Scrappers Licking Lips for Chance to Cut Up SS United States

March 8, 2010
Jessica DuLong profile photo
Jessica DuLong

 

I wrote about the SS United States in a post a few months back. Today the stakes are higher than ever before. At this moment, scrappers are bidding for a chance to cut up the 1952 ocean liner. A decision may be handed down before the end of the month.

 

Courtesy of Charles. B. Anderson  In 1957 the longest-serving captain, Commodore John Anderson, performed an impressive maneuver: He docked the SS United States without the aid of tugboats during a tug strike in New York City.

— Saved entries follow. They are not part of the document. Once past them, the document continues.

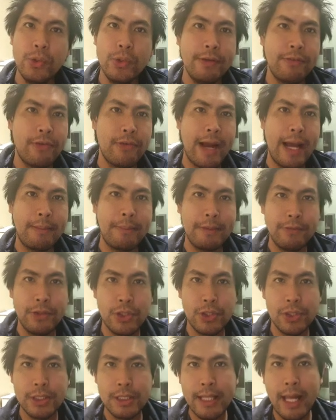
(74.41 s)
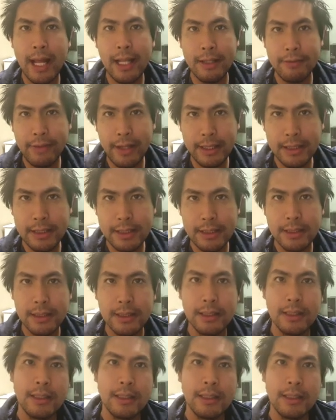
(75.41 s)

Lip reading: the Fragment fusion style events,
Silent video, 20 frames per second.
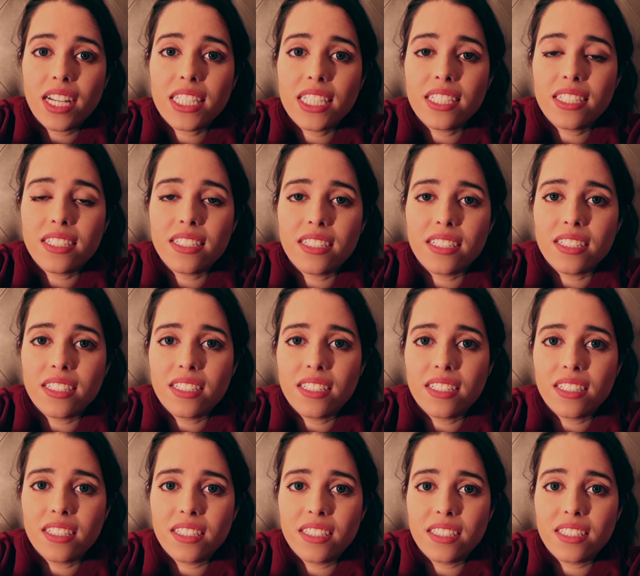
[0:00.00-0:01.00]
I needed
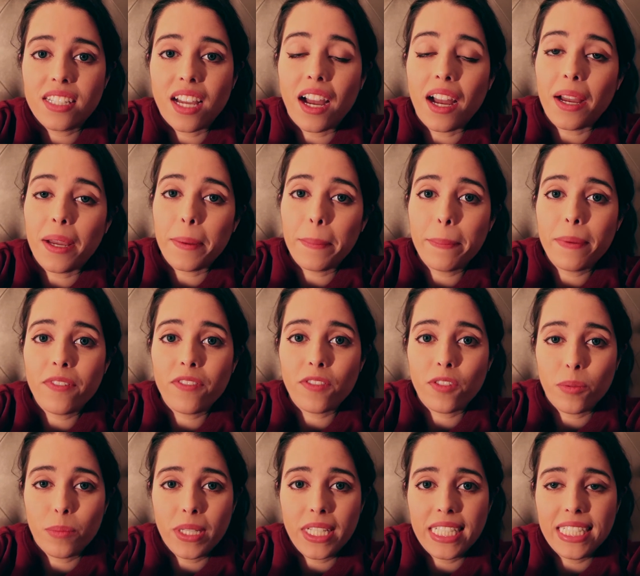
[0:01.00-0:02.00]
time
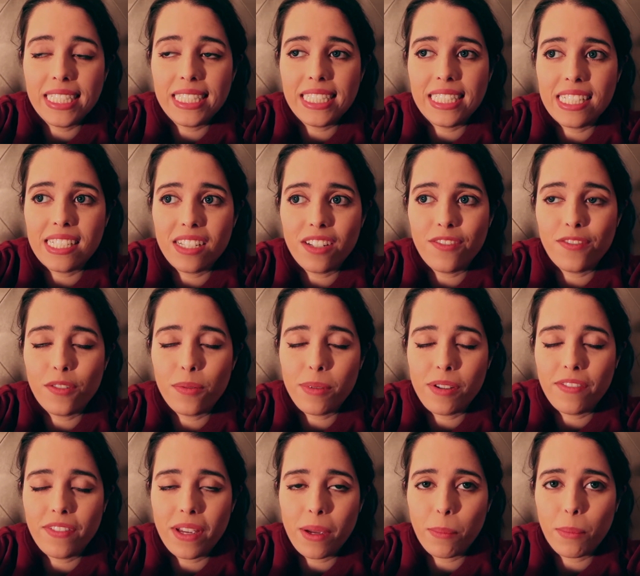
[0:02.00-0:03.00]
for me. I needed time for
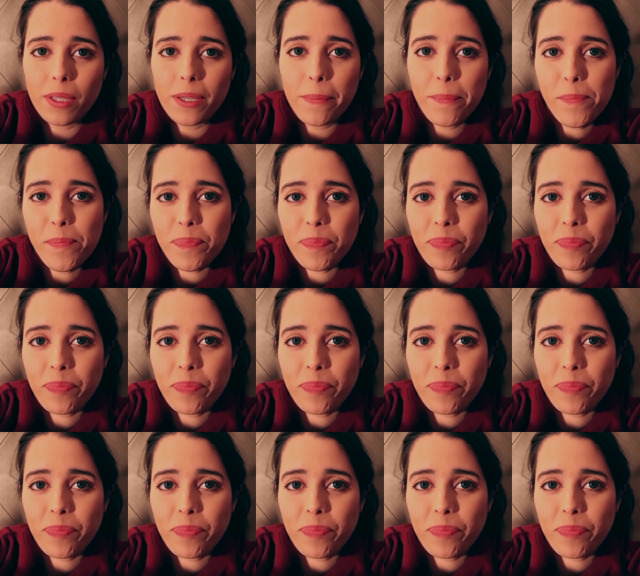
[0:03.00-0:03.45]
my family.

(Courtesy of Charles. B. Anderson) In 1957 the longest-serving captain, Commodore John Anderson, performed an impressive maneuver: He docked the SS United States without the aid of tugboats during a tug strike in New York City.

 

The SS United States Conservancy is working to make sure that doesn’t happen, and you can help. First, DONATE then TAKE ACTION by helping to spread the word to your family, friends, networks, community, and congressional representatives.

 

And post this video—“A Call to Arms”—on Twitter and Facebook.

 

The threat of destruction now facing the SS United States—the world’s fastest ocean liner, which is currently languishing in Philadelphia—has spotlighted on a national stage the importance of maritime preservation, raising a critical question in this consumerist, throw-it-away society: What do we save and why?

 

As someone who has spent the past nine years helping to preserve and restore a retired 1931 New York City fireboat, I’ve often asked myself why it’s important to save old things.

 

Preservation is predicated on the notion that physical objects are steeped in the breathable essence of time’s passing. The physicality of spaces, buildings, vessels, and artifacts evokes a bygone age, offering a visceral sense of the past—the chance to step through yesteryear and wonder and imagine who and how we might have been had we lived then.

 

Without a tangible record of the past, we lose sight of our own place in time. As I step across the diamond-plate floor in the engine room of fireboat John J. Harvey, I walk the same path as the decades of engineers who came before me. I’m reminded of all the hands that have cared for this equipment, and the fine craftsmanship that went into building this vessel.

 

She was built to last, which is why two years after the city sold the Harvey for scrap she was able to perform, at Ground Zero in the city’s hour of greatest need, the service for which she had been built: working, with her volunteer, civilian crew, alongside the active-duty fireboats to pump Hudson River water—the only water available at the site for days following the towers’ collapse—to fight fires on land.

 

In MY RIVER CHRONICLES: Rediscovering America on the Hudson, I recount stories about fireboat Harvey and ponder questions of preservation, the value of craftsmanship, and what our country is losing in our shift away from making things and hands-on work. In a society that is often so quick to dispose of things, it’s crucial to raise questions about what we imbue with value and why.

 

My work has granted me a new perspective on the importance of saving old things. They remind us of America’s heritage as manufacturer to the world—a country of people who made things, who sweat, and toiled, and worked with their hands. This is a notion we need to get back to if we have any hope of being a self-sufficient nation.

 

Preserving antique vessels is a daunting challenge, but that doesn’t mean it’s not worth doing. As National Register unit coordinator of the NYS Historic Preservation Office Mark Peckham explains: “History is an inspiration for the present and for the future. We ought to retain a physical living record of how people overcame challenges, because that gives us confidence to overcome challenges in our own time. … If you take the artifacts away, the setting away, and all the places away, how can you communicate with that past?”

 

In My River Chronicles I recount the story of watching the 1930 tugboat K. Whittelsey, with its rare engine, get chopped up for scrap. The John Deere, outfitted with a snipping arm, gnawed away at the tug, peeling off the boat’s steel skin, the rivets popping like buttons off a shirt, the braided steel-sheathed wires splaying out like entrails. What I didn’t include in the book is that the man at the machine’s controls, Mike Giordano, told me his dream would be to have the privilege of scrapping the SS United States. “We could make it a huge media event,” he said.

 

Suffice it to say, I hope he doesn’t get his wish.

 

I recently ran into Tom Rinaldi, co-author of Hudson Valley Ruins: Forgotten Landmarks of an American Landscape. When he told me that he’s currently working on a thesis about the viability of saving the United States, I shared with him Mike’s wish, and he shook his head.

 

Knowing full well how difficult the road ahead will be, I wish the folks who are looking to preserve the United States the best of luck in their important work.